Electrocardiographic, biochemical, and morphologic abnormalities in dystrophic hamsters with cardiomyopathy

Electrocardiographic (EKG) changes were investigated in 7‐month‐old dystrophic hamsters (DH) with cardiomyopathy and were correlated with biochemical and histologic aberrations. Abnormally tall R‐I and R‐aVL amplitudes, deep S‐III and S‐aVR waves, and elongated PR‐I, QT‐I, and QRS‐I intervals (all at P <0.0001) were noted in DH compared with normal hamsters.
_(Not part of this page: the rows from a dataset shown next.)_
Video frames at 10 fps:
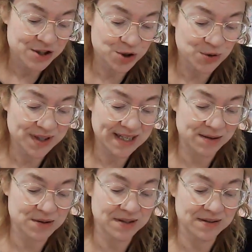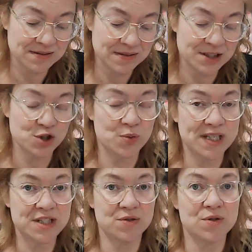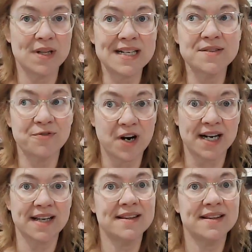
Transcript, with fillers: 2022. So that's Friday.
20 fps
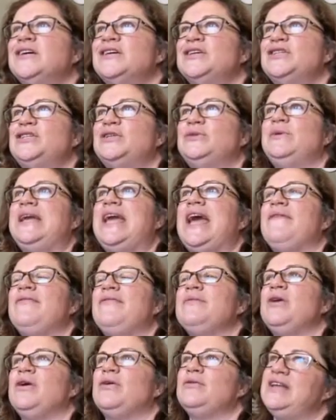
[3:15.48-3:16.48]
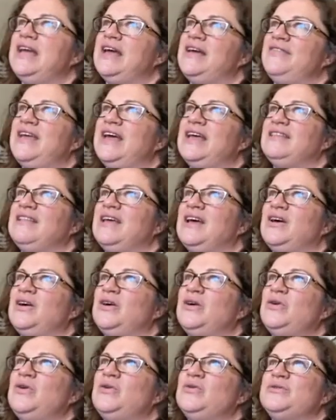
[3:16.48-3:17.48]
Do you have to go down that
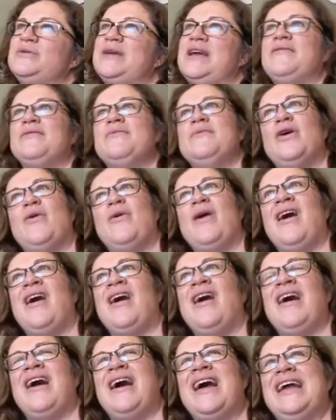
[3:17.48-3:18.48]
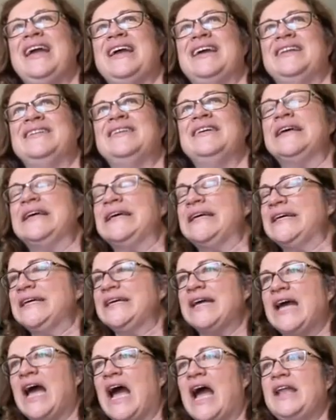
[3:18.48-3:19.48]
low, or do you have them go high? And
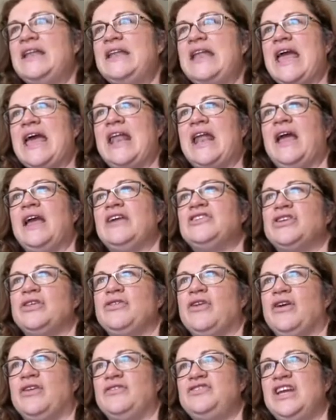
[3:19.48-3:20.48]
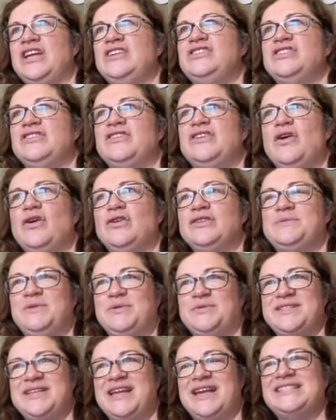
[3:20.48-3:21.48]
I actually thought of changing the notes, but it
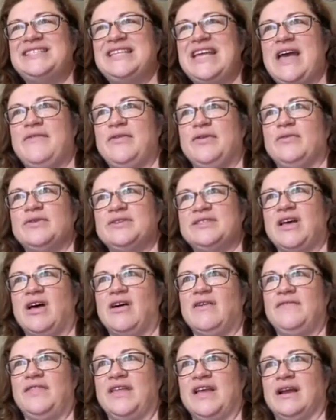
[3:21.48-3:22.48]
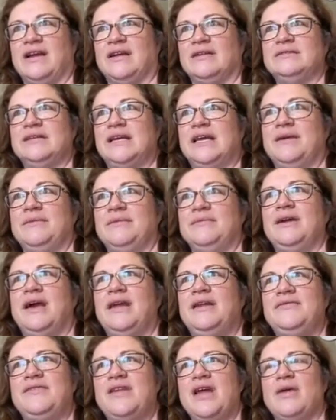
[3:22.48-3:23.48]
was nice to have it resolved there. And I'm
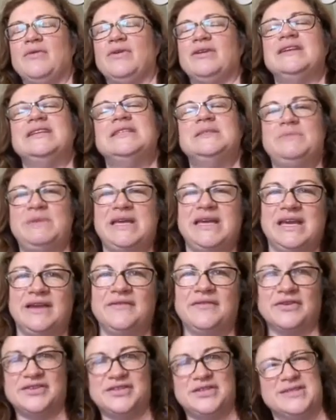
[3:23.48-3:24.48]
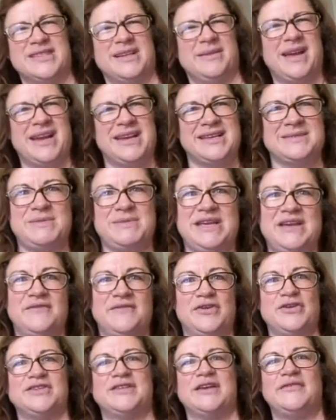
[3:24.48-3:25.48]
kind of not really speaking for students. I'm kind of speaking
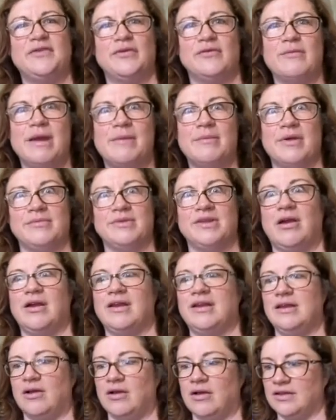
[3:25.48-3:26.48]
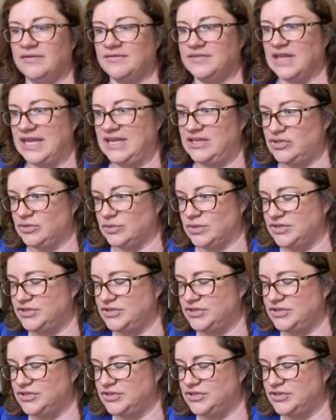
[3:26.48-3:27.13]
for you. So I have to remember I'm talking to all of Lake George.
These EKG changes are similar to those seen in Duchenne muscular dystrophy (DMD) and support cardiac hypertrophy ( P < 0.001) in DH. Excessive intracellular calcium accumulation in the heart ( P < 0.0001), diaphragm ( P < 0.001), and rectus femoris ( P < 0.05), and elevated plasma creatine kinase concentrations ( P < 0.001) were also noted in DH. Histopathology in the cardiac and skeletal muscles of DH included fatty infiltration, centronucleation, and sporadic necrosis with calcium deposition. Observed EKG abnormalities, biochemical alterations, and histological aberrations in the cardiac and skeletal muscles of DH are strikingly similar to those reported in DMD and thus substantiate the relevance of DH as a suitable model for the study of muscular dystrophy and cardiac hypertrophy.